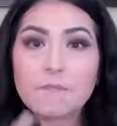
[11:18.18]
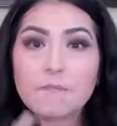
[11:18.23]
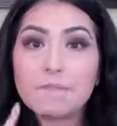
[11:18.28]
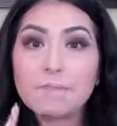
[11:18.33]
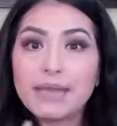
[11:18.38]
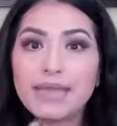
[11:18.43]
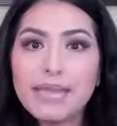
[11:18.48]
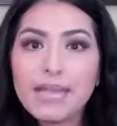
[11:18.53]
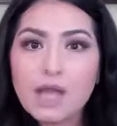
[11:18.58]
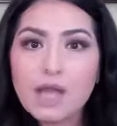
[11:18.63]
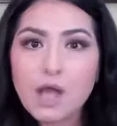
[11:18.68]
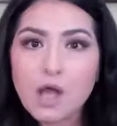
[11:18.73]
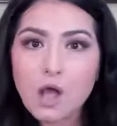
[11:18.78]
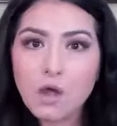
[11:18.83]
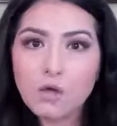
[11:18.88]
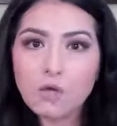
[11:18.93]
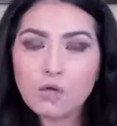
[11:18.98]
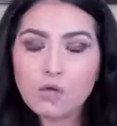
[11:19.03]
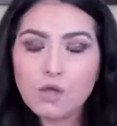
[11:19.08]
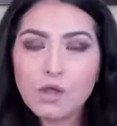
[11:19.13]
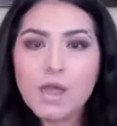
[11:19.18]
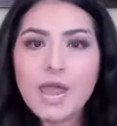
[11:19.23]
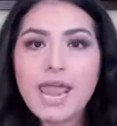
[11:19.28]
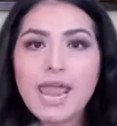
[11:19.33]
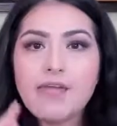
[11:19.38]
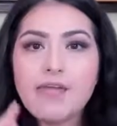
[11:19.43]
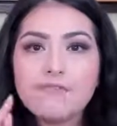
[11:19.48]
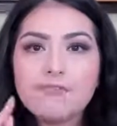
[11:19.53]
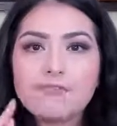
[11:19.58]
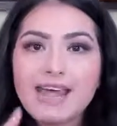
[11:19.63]
Bingo.
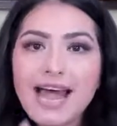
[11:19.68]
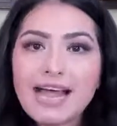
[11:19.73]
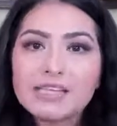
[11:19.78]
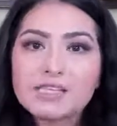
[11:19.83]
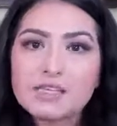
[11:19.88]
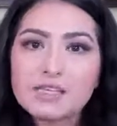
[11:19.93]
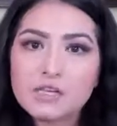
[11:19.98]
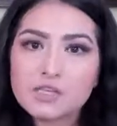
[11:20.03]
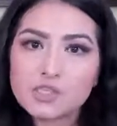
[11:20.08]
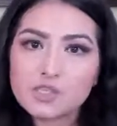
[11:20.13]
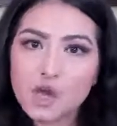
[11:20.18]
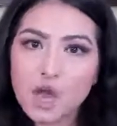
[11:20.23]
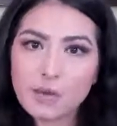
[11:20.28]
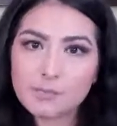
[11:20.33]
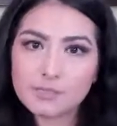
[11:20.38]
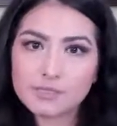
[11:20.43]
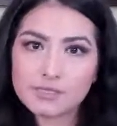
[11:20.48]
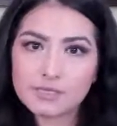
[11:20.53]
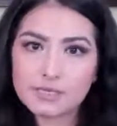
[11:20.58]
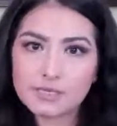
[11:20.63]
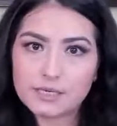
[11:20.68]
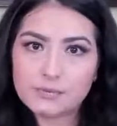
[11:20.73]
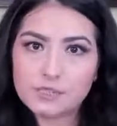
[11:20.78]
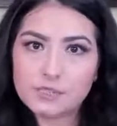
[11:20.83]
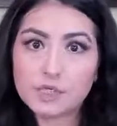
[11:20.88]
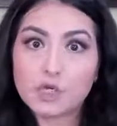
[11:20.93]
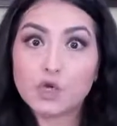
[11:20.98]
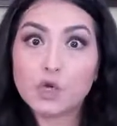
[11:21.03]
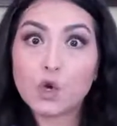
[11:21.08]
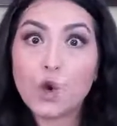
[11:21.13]
If that's on a job
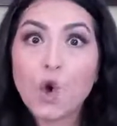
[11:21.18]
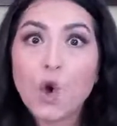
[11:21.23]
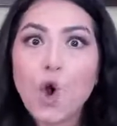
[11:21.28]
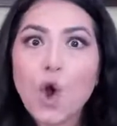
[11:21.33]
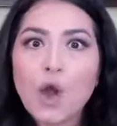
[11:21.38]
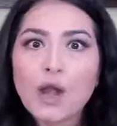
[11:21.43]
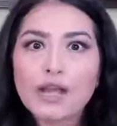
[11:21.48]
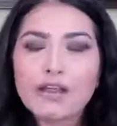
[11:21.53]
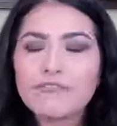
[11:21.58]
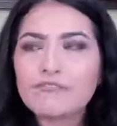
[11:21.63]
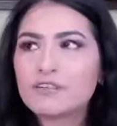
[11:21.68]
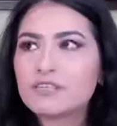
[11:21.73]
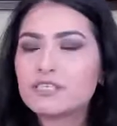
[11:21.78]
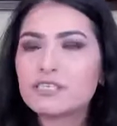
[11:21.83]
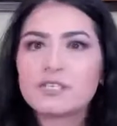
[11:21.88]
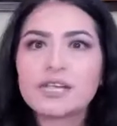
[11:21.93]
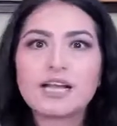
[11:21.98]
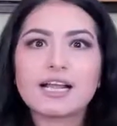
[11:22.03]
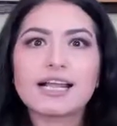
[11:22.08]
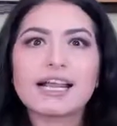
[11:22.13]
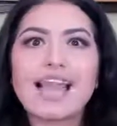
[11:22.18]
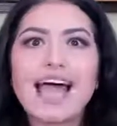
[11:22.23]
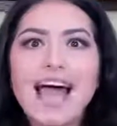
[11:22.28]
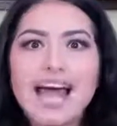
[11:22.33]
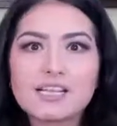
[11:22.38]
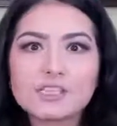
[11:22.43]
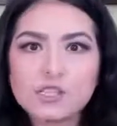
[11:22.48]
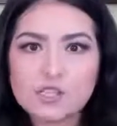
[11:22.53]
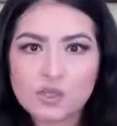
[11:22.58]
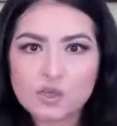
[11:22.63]
description, or if it's in a
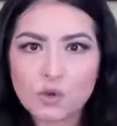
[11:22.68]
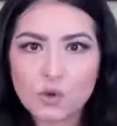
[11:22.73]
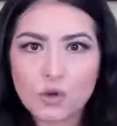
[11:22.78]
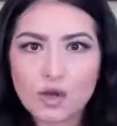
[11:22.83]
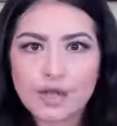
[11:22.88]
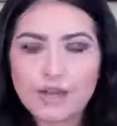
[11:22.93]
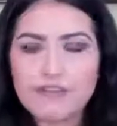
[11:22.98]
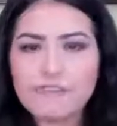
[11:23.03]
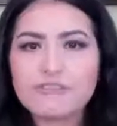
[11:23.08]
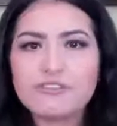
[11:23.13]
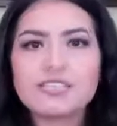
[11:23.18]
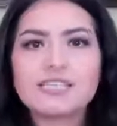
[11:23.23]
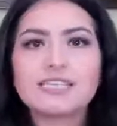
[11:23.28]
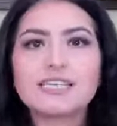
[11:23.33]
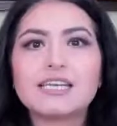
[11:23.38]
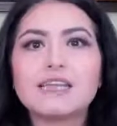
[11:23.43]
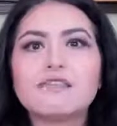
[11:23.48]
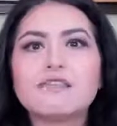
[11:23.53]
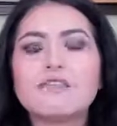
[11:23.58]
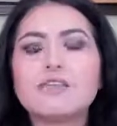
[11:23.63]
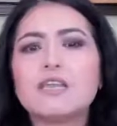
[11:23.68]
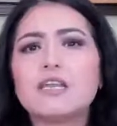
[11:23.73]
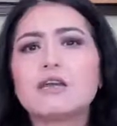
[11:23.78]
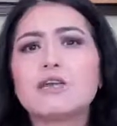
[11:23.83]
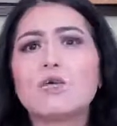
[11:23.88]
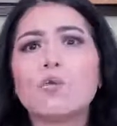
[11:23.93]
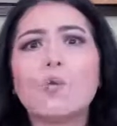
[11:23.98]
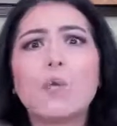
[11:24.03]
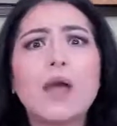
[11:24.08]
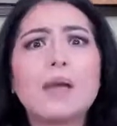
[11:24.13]
Glassdoor, if it's in
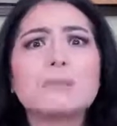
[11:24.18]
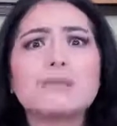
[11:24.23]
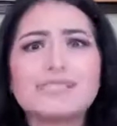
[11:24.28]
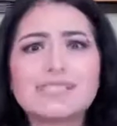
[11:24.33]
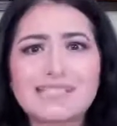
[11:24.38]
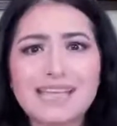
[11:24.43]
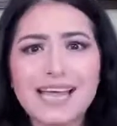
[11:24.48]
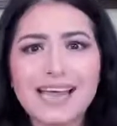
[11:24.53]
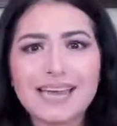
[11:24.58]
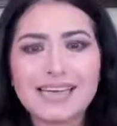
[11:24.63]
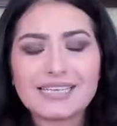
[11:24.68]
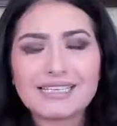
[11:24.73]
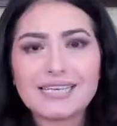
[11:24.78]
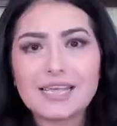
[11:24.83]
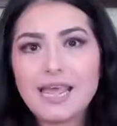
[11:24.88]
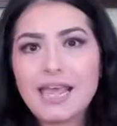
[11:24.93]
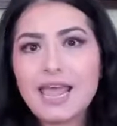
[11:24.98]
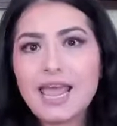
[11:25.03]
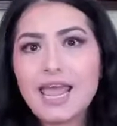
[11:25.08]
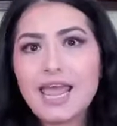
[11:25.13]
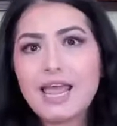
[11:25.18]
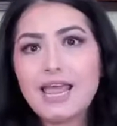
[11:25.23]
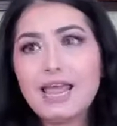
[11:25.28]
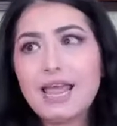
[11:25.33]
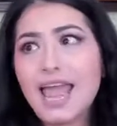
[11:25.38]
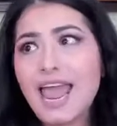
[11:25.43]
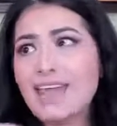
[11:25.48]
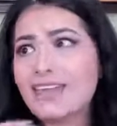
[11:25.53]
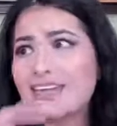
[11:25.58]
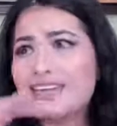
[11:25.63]
a website,
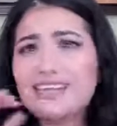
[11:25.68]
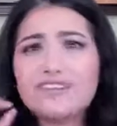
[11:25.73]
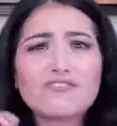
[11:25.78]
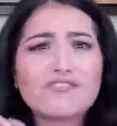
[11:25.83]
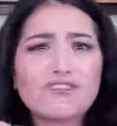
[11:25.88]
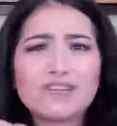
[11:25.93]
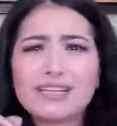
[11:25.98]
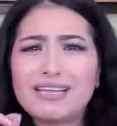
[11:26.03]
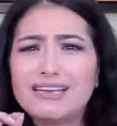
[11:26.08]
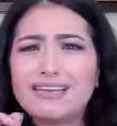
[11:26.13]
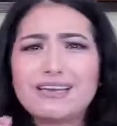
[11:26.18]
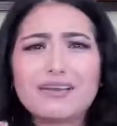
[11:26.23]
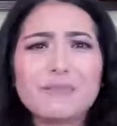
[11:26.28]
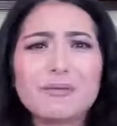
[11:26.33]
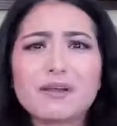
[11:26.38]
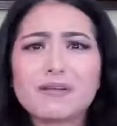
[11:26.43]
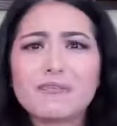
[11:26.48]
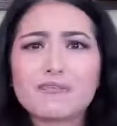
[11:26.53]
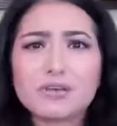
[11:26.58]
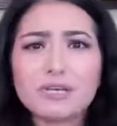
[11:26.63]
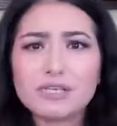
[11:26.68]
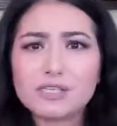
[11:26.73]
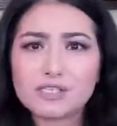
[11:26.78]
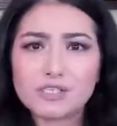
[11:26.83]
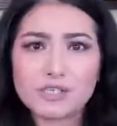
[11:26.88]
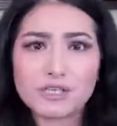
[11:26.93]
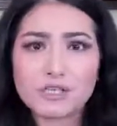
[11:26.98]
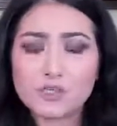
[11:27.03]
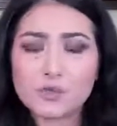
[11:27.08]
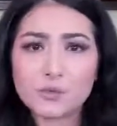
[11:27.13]
and literally a little bit of
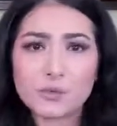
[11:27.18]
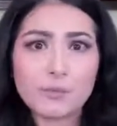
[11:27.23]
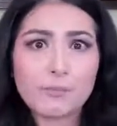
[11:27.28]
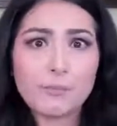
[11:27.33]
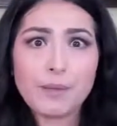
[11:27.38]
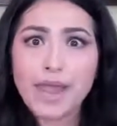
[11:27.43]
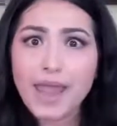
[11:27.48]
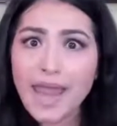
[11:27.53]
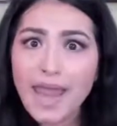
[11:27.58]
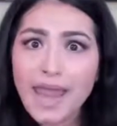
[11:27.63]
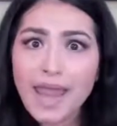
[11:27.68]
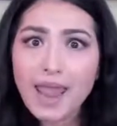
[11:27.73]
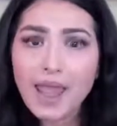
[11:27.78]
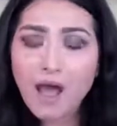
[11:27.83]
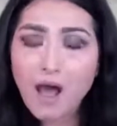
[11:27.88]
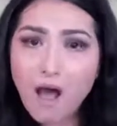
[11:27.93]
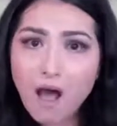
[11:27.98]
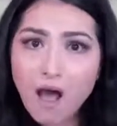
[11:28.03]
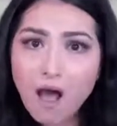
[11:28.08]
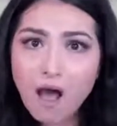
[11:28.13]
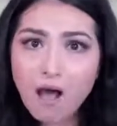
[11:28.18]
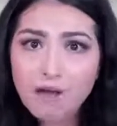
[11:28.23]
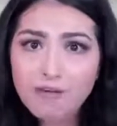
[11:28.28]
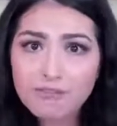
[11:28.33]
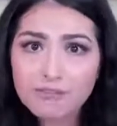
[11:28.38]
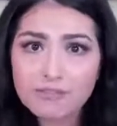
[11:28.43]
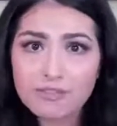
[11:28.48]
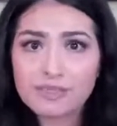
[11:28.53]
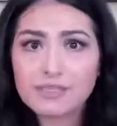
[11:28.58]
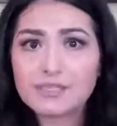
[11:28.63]
research would pay off
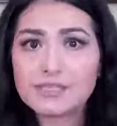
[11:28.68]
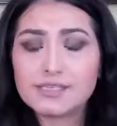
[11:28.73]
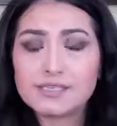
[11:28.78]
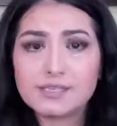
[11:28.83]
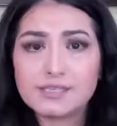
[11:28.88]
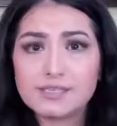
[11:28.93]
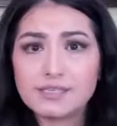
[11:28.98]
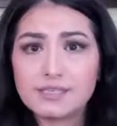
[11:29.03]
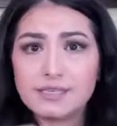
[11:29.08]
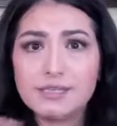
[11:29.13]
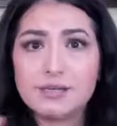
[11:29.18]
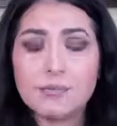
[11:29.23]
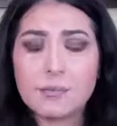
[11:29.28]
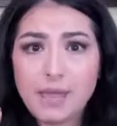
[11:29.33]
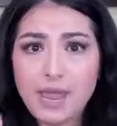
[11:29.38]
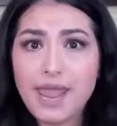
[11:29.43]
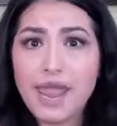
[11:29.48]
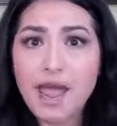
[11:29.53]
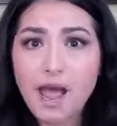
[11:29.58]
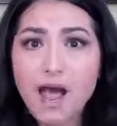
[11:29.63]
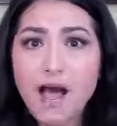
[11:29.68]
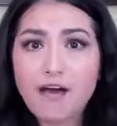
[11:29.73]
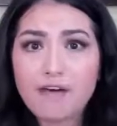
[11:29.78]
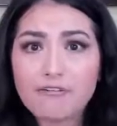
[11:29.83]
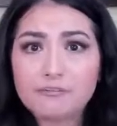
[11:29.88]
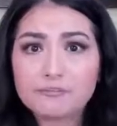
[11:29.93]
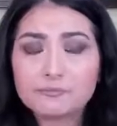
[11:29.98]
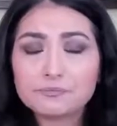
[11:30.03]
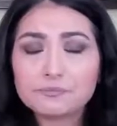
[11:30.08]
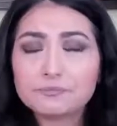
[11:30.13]
this, pay
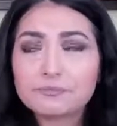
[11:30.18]
off.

## What the task requires
Before printing anything, remove the pictures; then print all the records exactly.

## Written answer
[11:18.18]
[11:18.23]
[11:18.28]
[11:18.33]
[11:18.38]
[11:18.43]
[11:18.48]
[11:18.53]
[11:18.58]
[11:18.63]
[11:18.68]
[11:18.73]
[11:18.78]
[11:18.83]
[11:18.88]
[11:18.93]
[11:18.98]
[11:19.03]
[11:19.08]
[11:19.13]
[11:19.18]
[11:19.23]
[11:19.28]
[11:19.33]
[11:19.38]
[11:19.43]
[11:19.48]
[11:19.53]
[11:19.58]
[11:19.63]
Bingo.
[11:19.68]
[11:19.73]
[11:19.78]
[11:19.83]
[11:19.88]
[11:19.93]
[11:19.98]
[11:20.03]
[11:20.08]
[11:20.13]
[11:20.18]
[11:20.23]
[11:20.28]
[11:20.33]
[11:20.38]
[11:20.43]
[11:20.48]
[11:20.53]
[11:20.58]
[11:20.63]
[11:20.68]
[11:20.73]
[11:20.78]
[11:20.83]
[11:20.88]
[11:20.93]
[11:20.98]
[11:21.03]
[11:21.08]
[11:21.13]
If that's on a job
[11:21.18]
[11:21.23]
[11:21.28]
[11:21.33]
[11:21.38]
[11:21.43]
[11:21.48]
[11:21.53]
[11:21.58]
[11:21.63]
[11:21.68]
[11:21.73]
[11:21.78]
[11:21.83]
[11:21.88]
[11:21.93]
[11:21.98]
[11:22.03]
[11:22.08]
[11:22.13]
[11:22.18]
[11:22.23]
[11:22.28]
[11:22.33]
[11:22.38]
[11:22.43]
[11:22.48]
[11:22.53]
[11:22.58]
[11:22.63]
description, or if it's in a
[11:22.68]
[11:22.73]
[11:22.78]
[11:22.83]
[11:22.88]
[11:22.93]
[11:22.98]
[11:23.03]
[11:23.08]
[11:23.13]
[11:23.18]
[11:23.23]
[11:23.28]
[11:23.33]
[11:23.38]
[11:23.43]
[11:23.48]
[11:23.53]
[11:23.58]
[11:23.63]
[11:23.68]
[11:23.73]
[11:23.78]
[11:23.83]
[11:23.88]
[11:23.93]
[11:23.98]
[11:24.03]
[11:24.08]
[11:24.13]
Glassdoor, if it's in
[11:24.18]
[11:24.23]
[11:24.28]
[11:24.33]
[11:24.38]
[11:24.43]
[11:24.48]
[11:24.53]
[11:24.58]
[11:24.63]
[11:24.68]
[11:24.73]
[11:24.78]
[11:24.83]
[11:24.88]
[11:24.93]
[11:24.98]
[11:25.03]
[11:25.08]
[11:25.13]
[11:25.18]
[11:25.23]
[11:25.28]
[11:25.33]
[11:25.38]
[11:25.43]
[11:25.48]
[11:25.53]
[11:25.58]
[11:25.63]
a website,
[11:25.68]
[11:25.73]
[11:25.78]
[11:25.83]
[11:25.88]
[11:25.93]
[11:25.98]
[11:26.03]
[11:26.08]
[11:26.13]
[11:26.18]
[11:26.23]
[11:26.28]
[11:26.33]
[11:26.38]
[11:26.43]
[11:26.48]
[11:26.53]
[11:26.58]
[11:26.63]
[11:26.68]
[11:26.73]
[11:26.78]
[11:26.83]
[11:26.88]
[11:26.93]
[11:26.98]
[11:27.03]
[11:27.08]
[11:27.13]
and literally a little bit of
[11:27.18]
[11:27.23]
[11:27.28]
[11:27.33]
[11:27.38]
[11:27.43]
[11:27.48]
[11:27.53]
[11:27.58]
[11:27.63]
[11:27.68]
[11:27.73]
[11:27.78]
[11:27.83]
[11:27.88]
[11:27.93]
[11:27.98]
[11:28.03]
[11:28.08]
[11:28.13]
[11:28.18]
[11:28.23]
[11:28.28]
[11:28.33]
[11:28.38]
[11:28.43]
[11:28.48]
[11:28.53]
[11:28.58]
[11:28.63]
research would pay off
[11:28.68]
[11:28.73]
[11:28.78]
[11:28.83]
[11:28.88]
[11:28.93]
[11:28.98]
[11:29.03]
[11:29.08]
[11:29.13]
[11:29.18]
[11:29.23]
[11:29.28]
[11:29.33]
[11:29.38]
[11:29.43]
[11:29.48]
[11:29.53]
[11:29.58]
[11:29.63]
[11:29.68]
[11:29.73]
[11:29.78]
[11:29.83]
[11:29.88]
[11:29.93]
[11:29.98]
[11:30.03]
[11:30.08]
[11:30.13]
this, pay
[11:30.18]
off.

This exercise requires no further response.